:: EXERCISE BRIEF ::
Where the line containing "[0:01.00-0:02.00]" appears below, start there and repeat each line exactly to the end. Leave the pictures out.

Start of Block

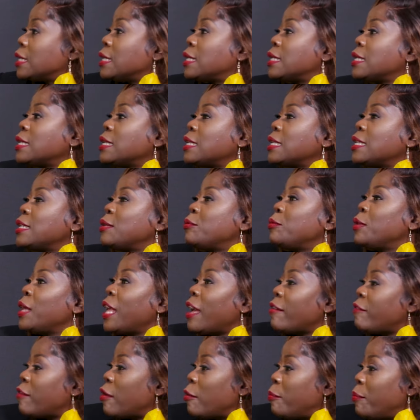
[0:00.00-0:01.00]
Mm-hmm. We
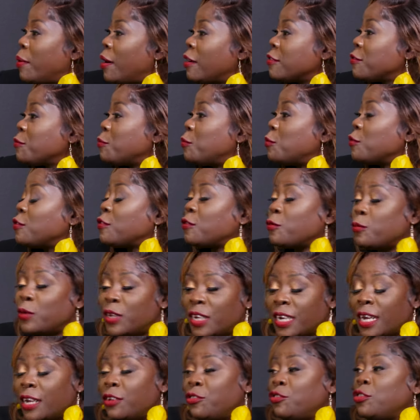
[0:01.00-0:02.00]
have our passports.
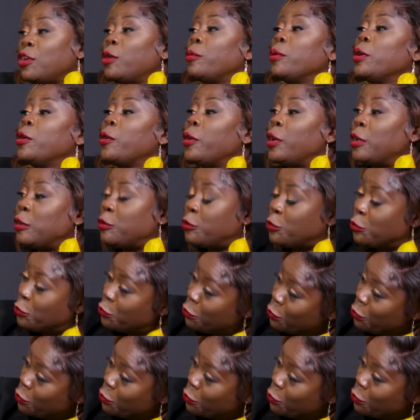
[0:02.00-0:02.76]
Which country are we going to?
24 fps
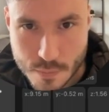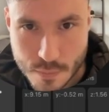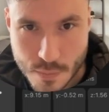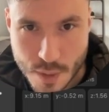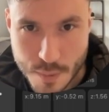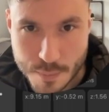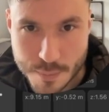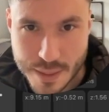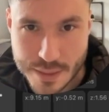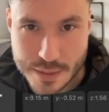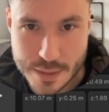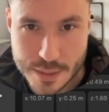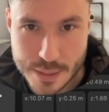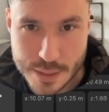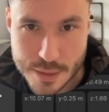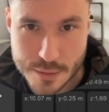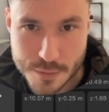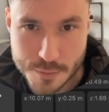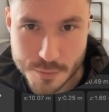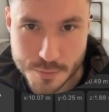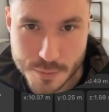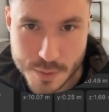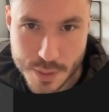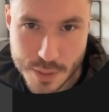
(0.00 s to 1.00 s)
But
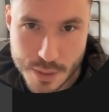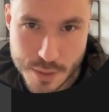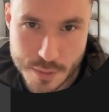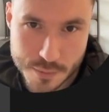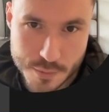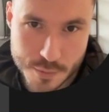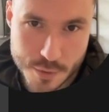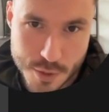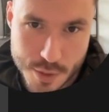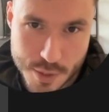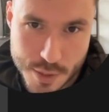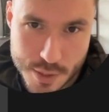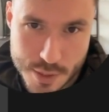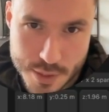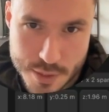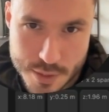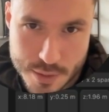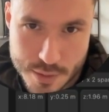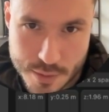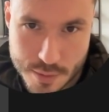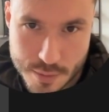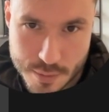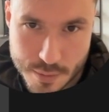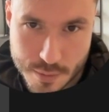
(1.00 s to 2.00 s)
if we
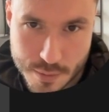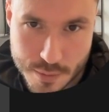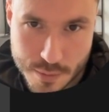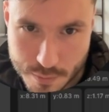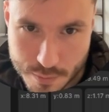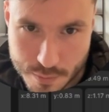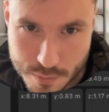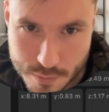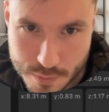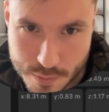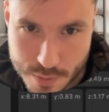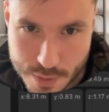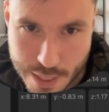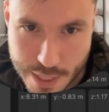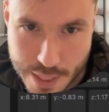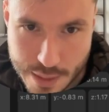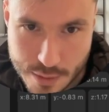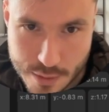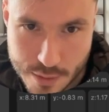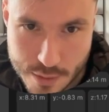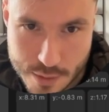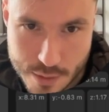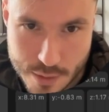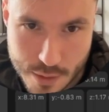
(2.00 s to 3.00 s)
just
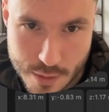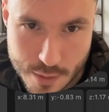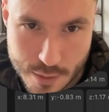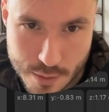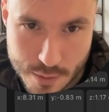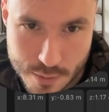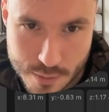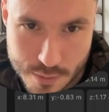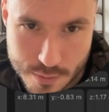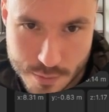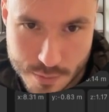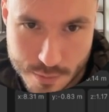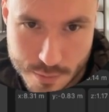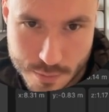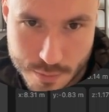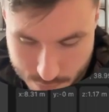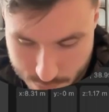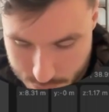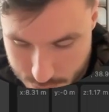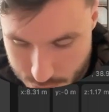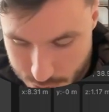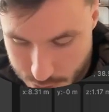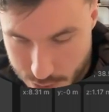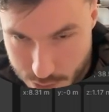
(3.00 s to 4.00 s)
take this now
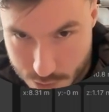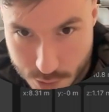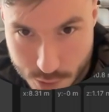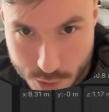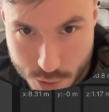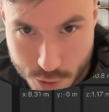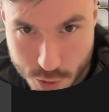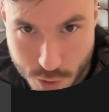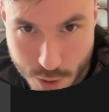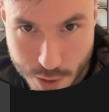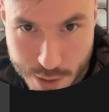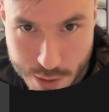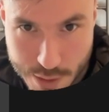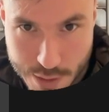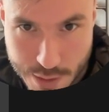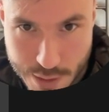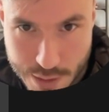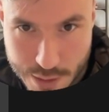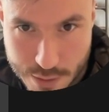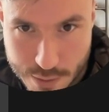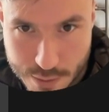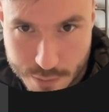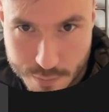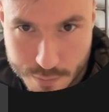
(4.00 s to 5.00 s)
and join
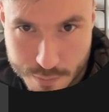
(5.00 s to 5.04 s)
that.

End of Block

:: RESPONSE AREA ::
[0:01.00-0:02.00]
have our passports.
[0:02.00-0:02.76]
Which country are we going to?
24 fps
(0.00 s to 1.00 s)
But
(1.00 s to 2.00 s)
if we
(2.00 s to 3.00 s)
just
(3.00 s to 4.00 s)
take this now
(4.00 s to 5.00 s)
and join
(5.00 s to 5.04 s)
that.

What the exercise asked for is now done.